Foram três bolsas de sangue e, quando terminou a ultima bolsa, mais um susto:
mais uma hemorragia. Desta vez, meu médico estava na minha frente e, para
contê-la, tomei duas bolsas de plasma e mais uma de sangue. Fui para a quinta,
a segunda vídeo de emergência, porque uma pequena artéria havia se rompido em
baixo do útero. Foi difícil, mas meu médico por videolaparoscopia mesmo
conseguiu encontrá-la e a grampeou. Com isso tudo, eu fiquei vários dias com
dieta zero, inclusive, sem poder beber água.
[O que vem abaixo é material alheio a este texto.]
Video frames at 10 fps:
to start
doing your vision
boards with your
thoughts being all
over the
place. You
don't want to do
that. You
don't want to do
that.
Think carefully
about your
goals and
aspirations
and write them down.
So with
O importante é que isso foi resolvido e consegui me
recuperar aos poucos. Tomei mais duas doses de Zoladex 10,8. Porém, dessa vez,
esse remédio não cessou minha menstruação e, por isso, voltei a tomar o
anticoncepcional cerazette. Depois de tudo que passei fiquei bem, voltei a trabalhar,
mas as dores no tórax começaram a me incomodar. E sem estar menstruada. Então
marquei a cirurgia do diafragma, porém ela foi cancelada porque meu sangue
ficou alterado. O TAP (nota da editora: exame que determina a coagulação do
sangue) estava muito baixo e, com isso, o risco de hemorragia era enorme. Com o
histórico que tenho, não posso correr mais este risco, de ter outras
hemorragias. Fui encaminhada para o hematologista que me passou vários testes
para verificar meu sangue. E, para nossa surpresa, quando vimos os primeiros
resultados, eu realmente estava com o TAP baixo, e, além disso, estava também
com deficiência no Fator XIII (nota da editora: deficiência rara de coagulação
sanguinea). A partir desses exames, eu recebi a orientação de não fazer nada
que pudesse me causar sangramento. Até mesmo me exercitar na academia, é algo
proibido para mim, pois eu tenho sangramento muscular. Então, até que descobrisse o
que está acontecendo nada de cirurgia. Depois disso precisei fazer uma
colonoscopia, pois meu intestino estava muito constipando e como é necessário
fazer biopsia, o hematologista receitou vitamina K. Tomei e pude fazer o exame,
pois o meu TAP voltou a subir. Porém, para minha surpresa, eu estava com nova
lesão de endometriose no intestino. Decidi com ajuda de amigas viajar até São
Paulo para fazer o ultrassom endovaginal com preparo intestinal que,
infelizmente, não existe no meu estado. Isso é que não dá para acreditar! Bom,
viajei, fiz o exame e, para nova surpresa, tenho duas lesões no intestino, que
não foram apontadas na colonoscopia e nem na ressonância magnética. Fiz com uma
ótima especialista e não tenho dúvida de que ela conseguiu fechar todo meu
diagnóstico. Bom, a partir daí, descobri que não tenho de operar apenas a
endometriose do diafragma, mas a da pelve novamente e a do intestino. Retomei a
questão do meu sangue que virou um quebra cabeça em minha vida. Com o passar
dos meses meu Fator XIII voltou ao normal e o TAP, ora estava normal e ora
baixo?! Fui encaminhada para uma especialista no hemocentro da minha cidade e
repeti todos os exames que havia feito. A diferença agora é que o sangue
coletado foi enviado direto para máquina e o exame veio normal. Fui liberada
para fazer cirurgia, porém preciso ir com reserva de plasma e sangue concentrado
para um eventual sangramento anormal. A questão é depois disso tudo que já
passei por causa da endometriose continuo tendo dores sem mesmo menstruar.
Minha sexta cirurgia está marcada para o dia 23 de junho, já no próximo sábado,
às 7h. Torçam por mim, pois tenho fé de que minha dores estão com os dias contados após essa cirurgia.
Beijos com carinho, Patrícia Gastadi.”